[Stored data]
-- Opening Marker --
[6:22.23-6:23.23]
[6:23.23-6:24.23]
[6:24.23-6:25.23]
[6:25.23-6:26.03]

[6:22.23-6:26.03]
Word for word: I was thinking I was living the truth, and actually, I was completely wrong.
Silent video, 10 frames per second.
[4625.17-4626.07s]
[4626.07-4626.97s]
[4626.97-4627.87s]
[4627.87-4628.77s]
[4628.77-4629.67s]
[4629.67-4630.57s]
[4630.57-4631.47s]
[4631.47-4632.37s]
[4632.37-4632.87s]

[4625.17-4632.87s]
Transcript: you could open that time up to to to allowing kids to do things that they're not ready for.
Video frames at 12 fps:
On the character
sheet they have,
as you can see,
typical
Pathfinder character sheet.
-- Closing Marker --
-- Opening Marker --
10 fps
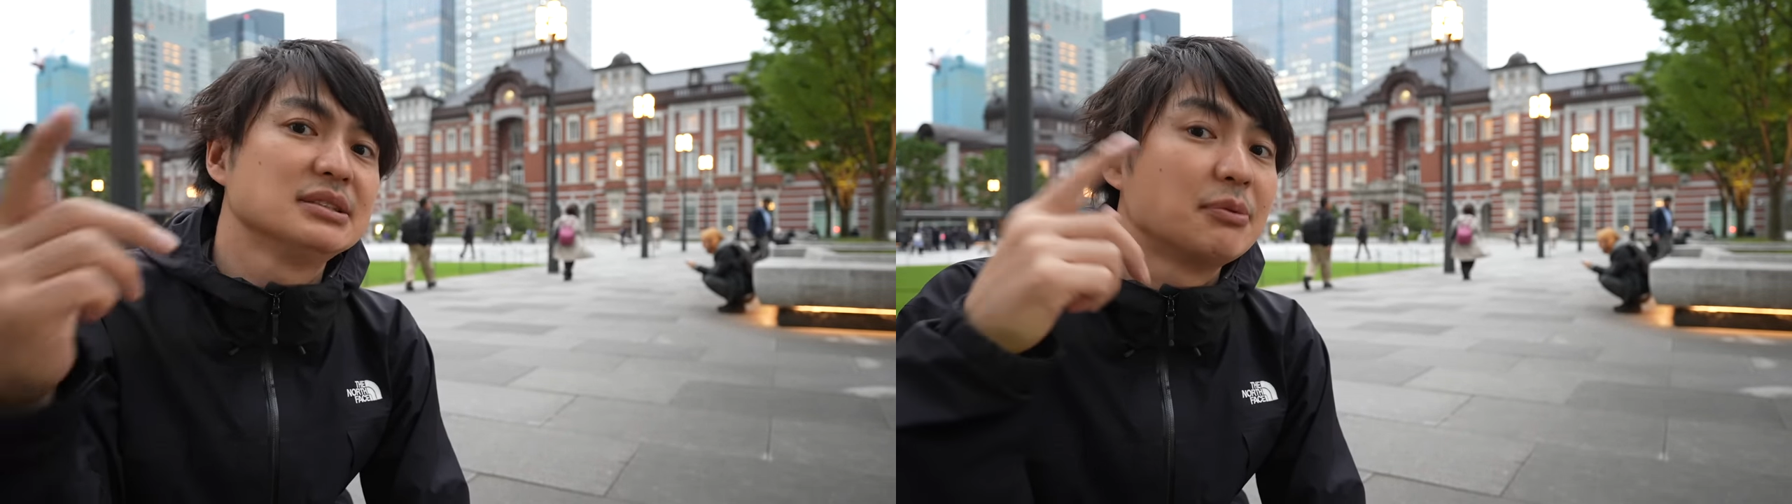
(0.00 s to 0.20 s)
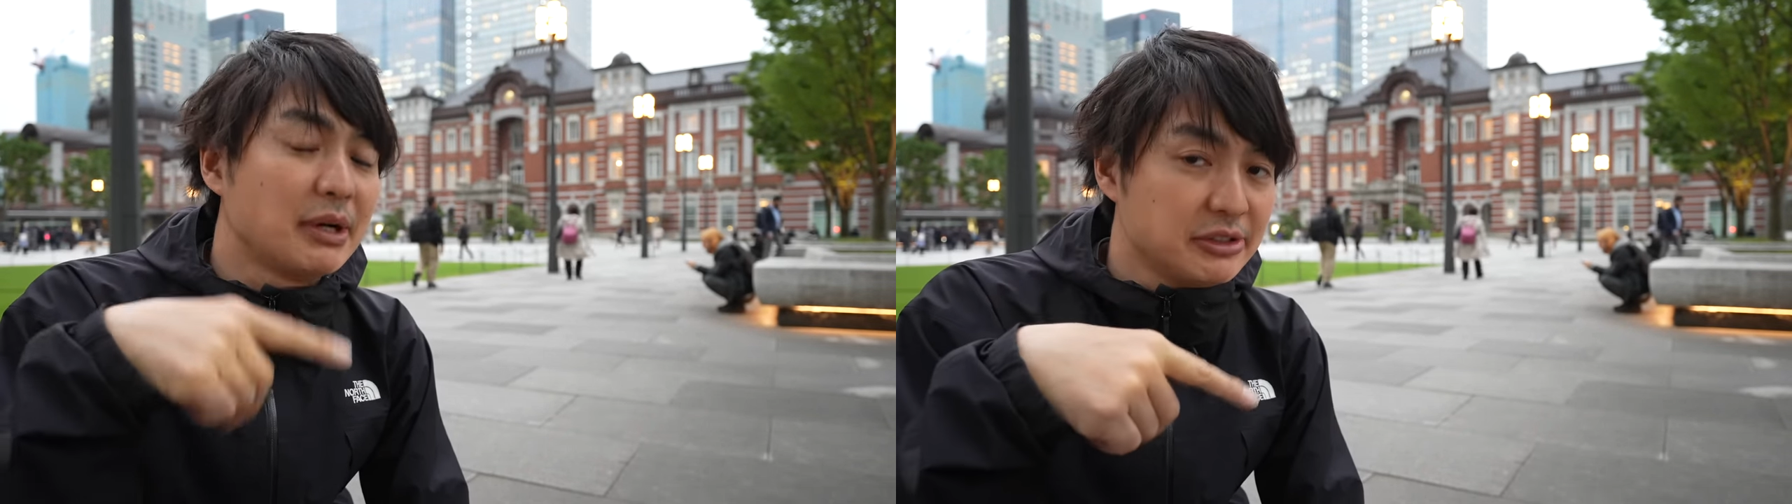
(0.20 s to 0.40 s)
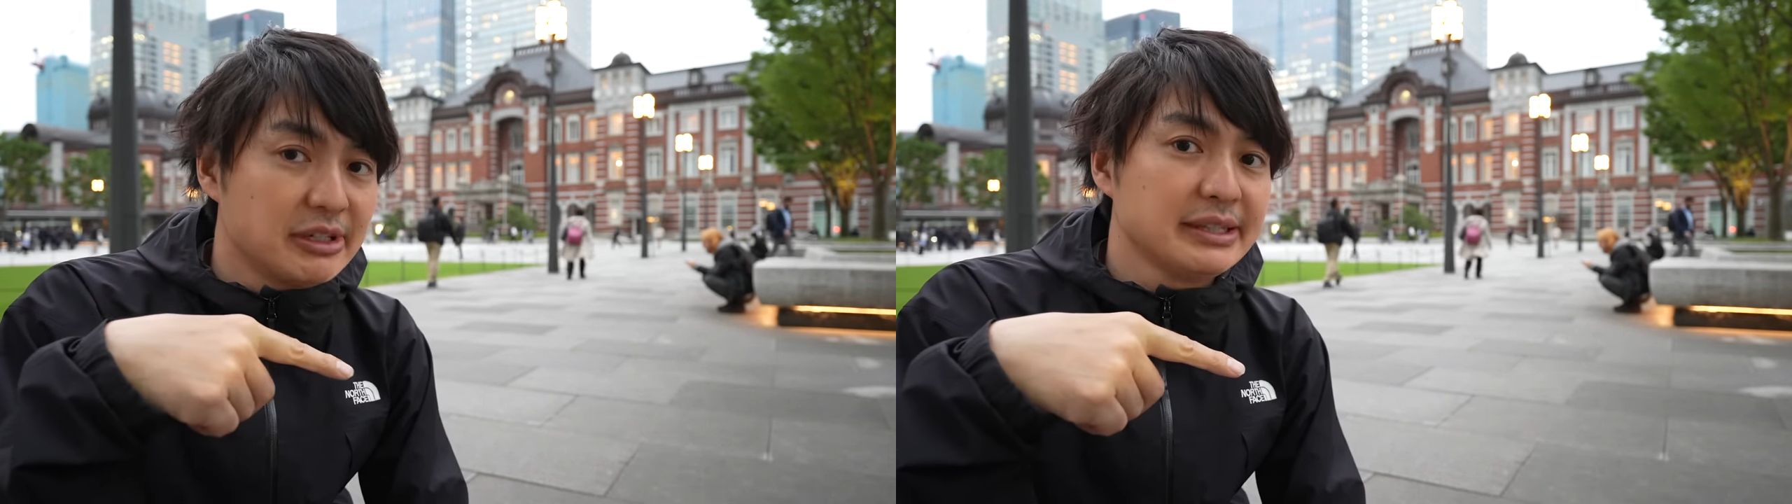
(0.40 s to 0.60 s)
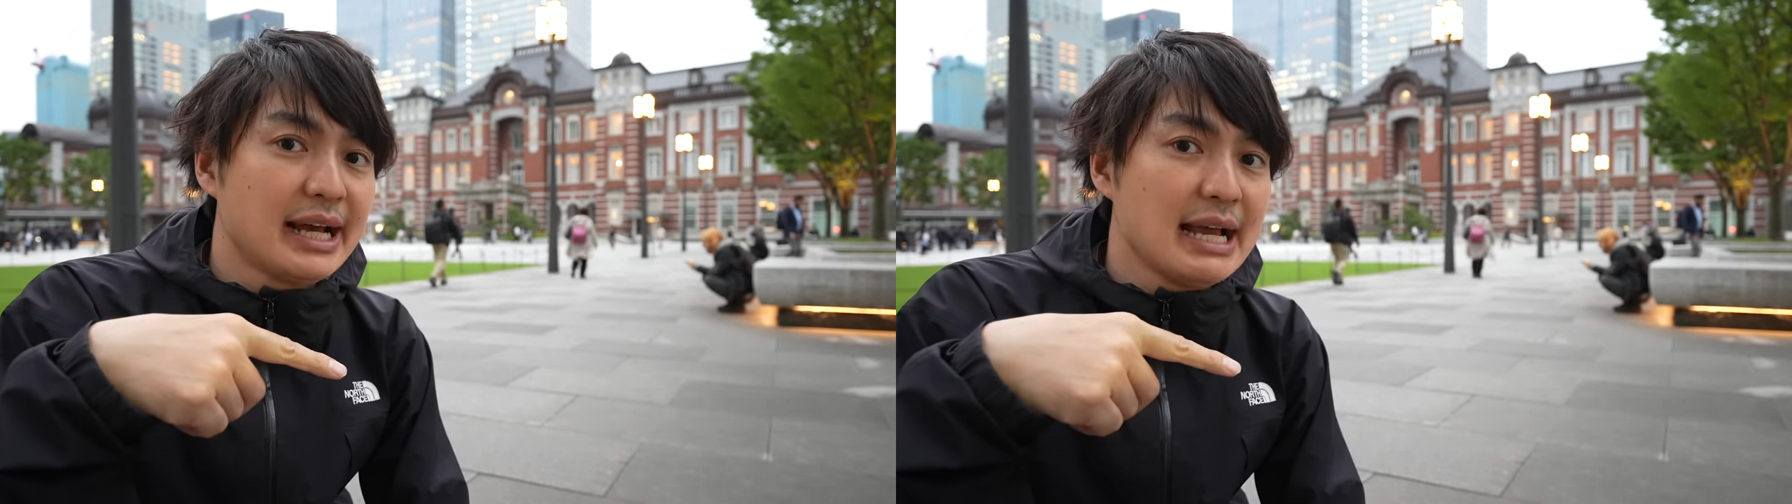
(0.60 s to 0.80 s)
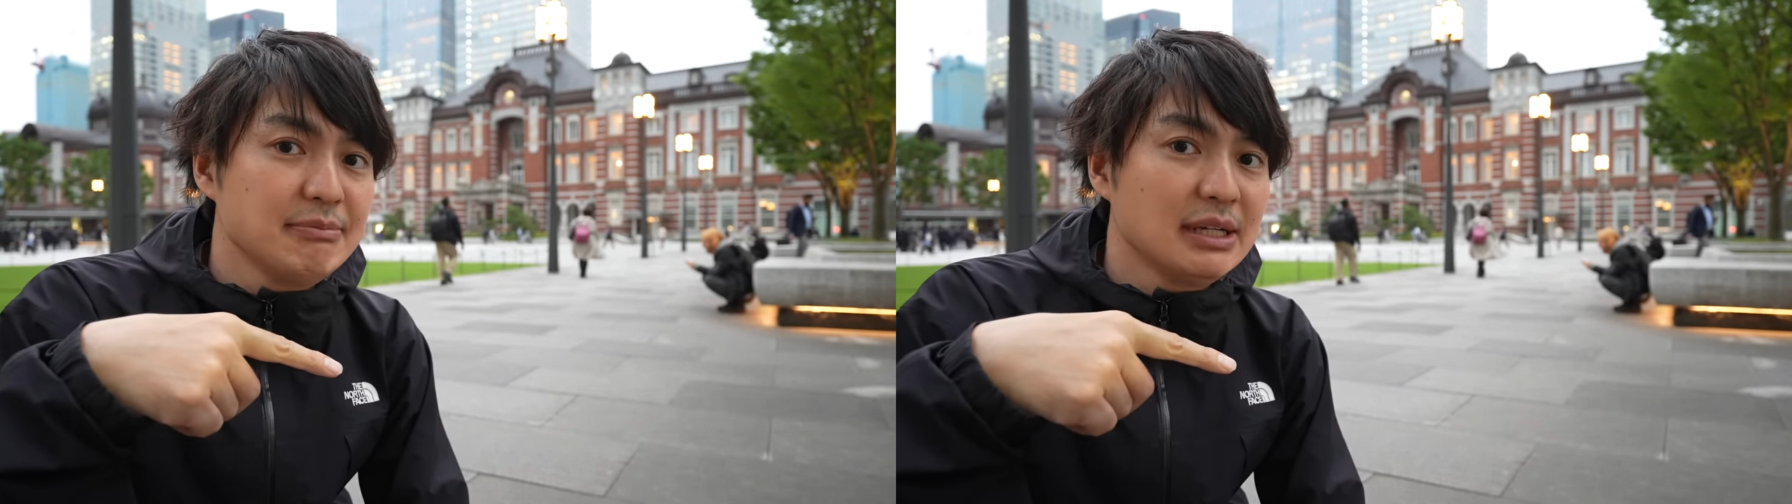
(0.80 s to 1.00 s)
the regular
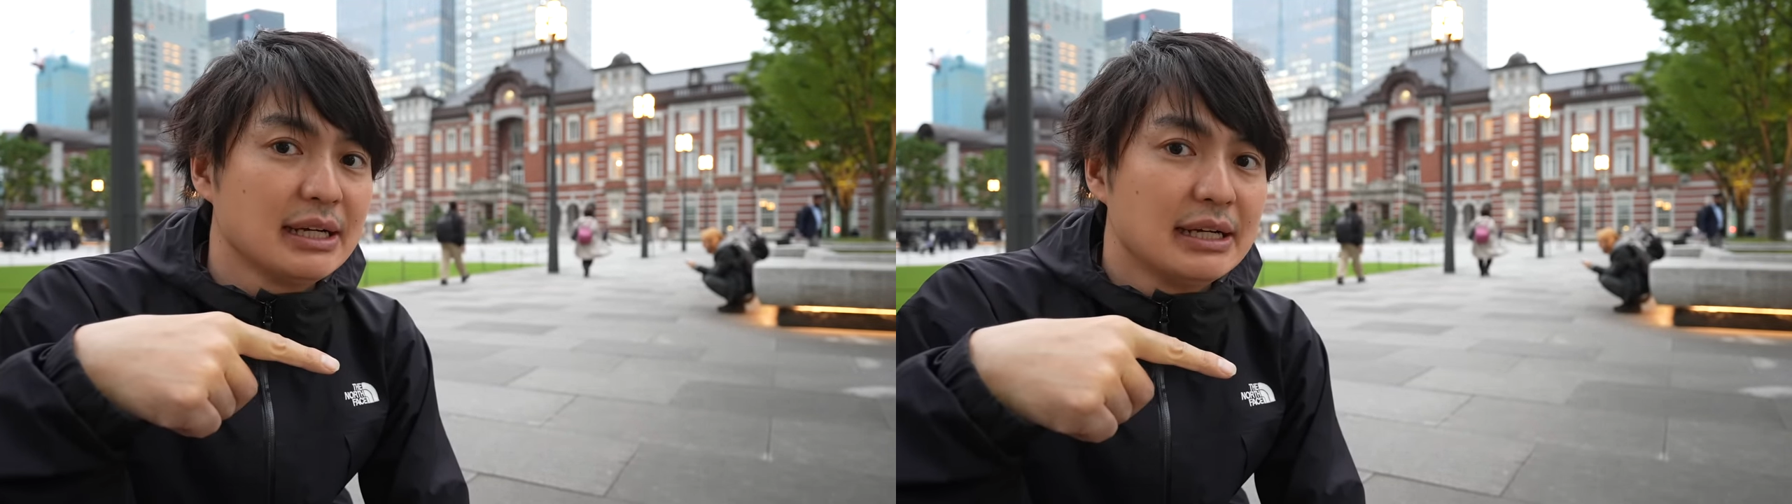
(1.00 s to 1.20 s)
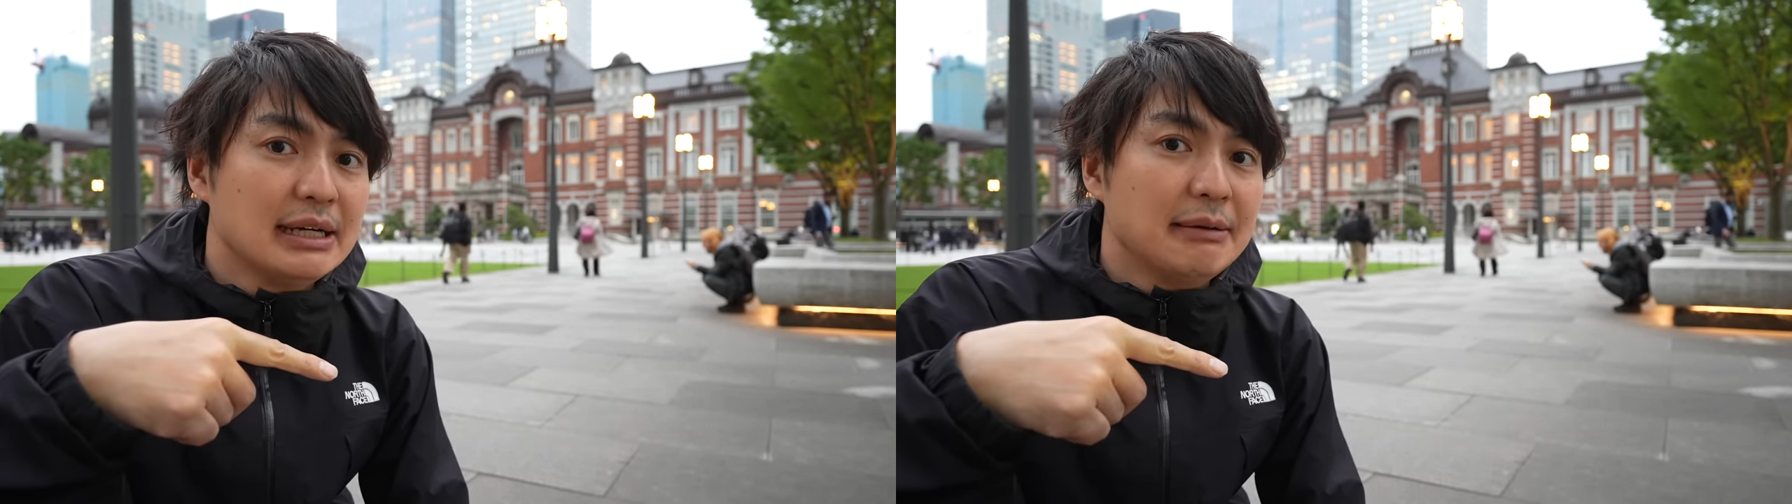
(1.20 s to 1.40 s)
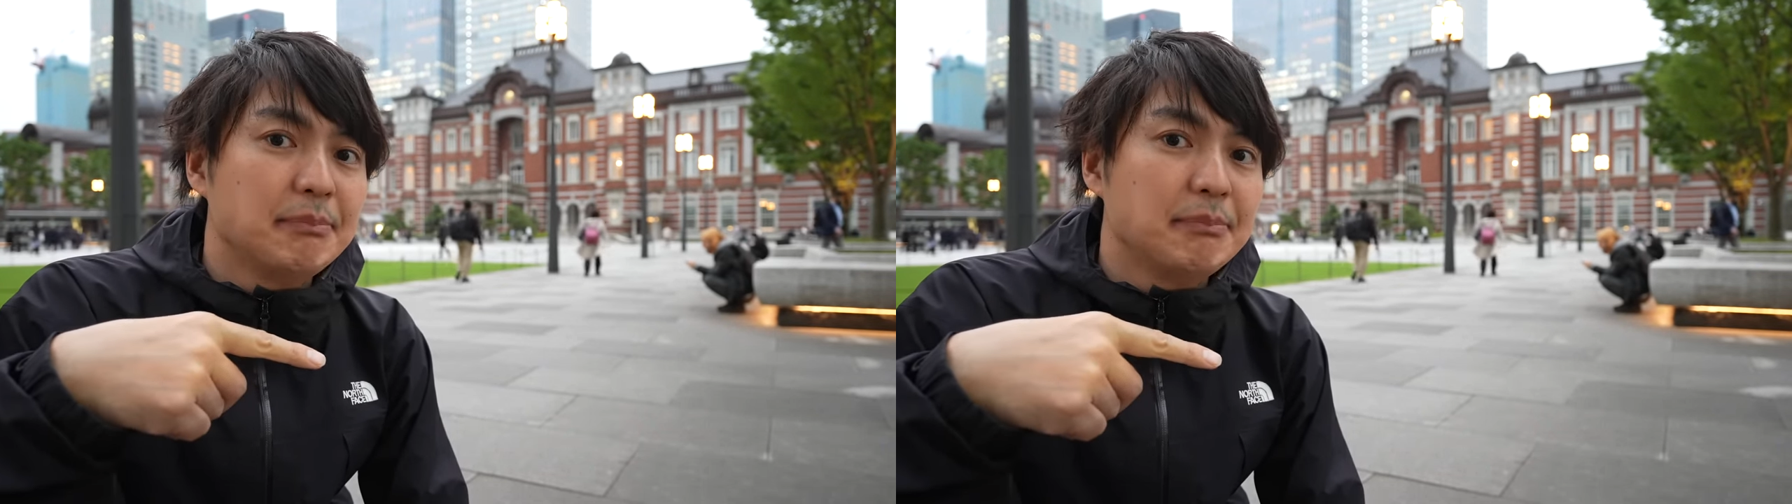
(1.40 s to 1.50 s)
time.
-- Closing Marker --
■ WORK TO COMPLETE: Repeat the entries above verbatim, but only from the line that has "[6:22.23-6:23.23]" down to the line that has "[4625.17-4632.87s]", inclusive.

■ EXPECTED ANSWER:
[6:22.23-6:23.23]
[6:23.23-6:24.23]
[6:24.23-6:25.23]
[6:25.23-6:26.03]

[6:22.23-6:26.03]
Word for word: I was thinking I was living the truth, and actually, I was completely wrong.
Silent video, 10 frames per second.
[4625.17-4626.07s]
[4626.07-4626.97s]
[4626.97-4627.87s]
[4627.87-4628.77s]
[4628.77-4629.67s]
[4629.67-4630.57s]
[4630.57-4631.47s]
[4631.47-4632.37s]
[4632.37-4632.87s]

[4625.17-4632.87s]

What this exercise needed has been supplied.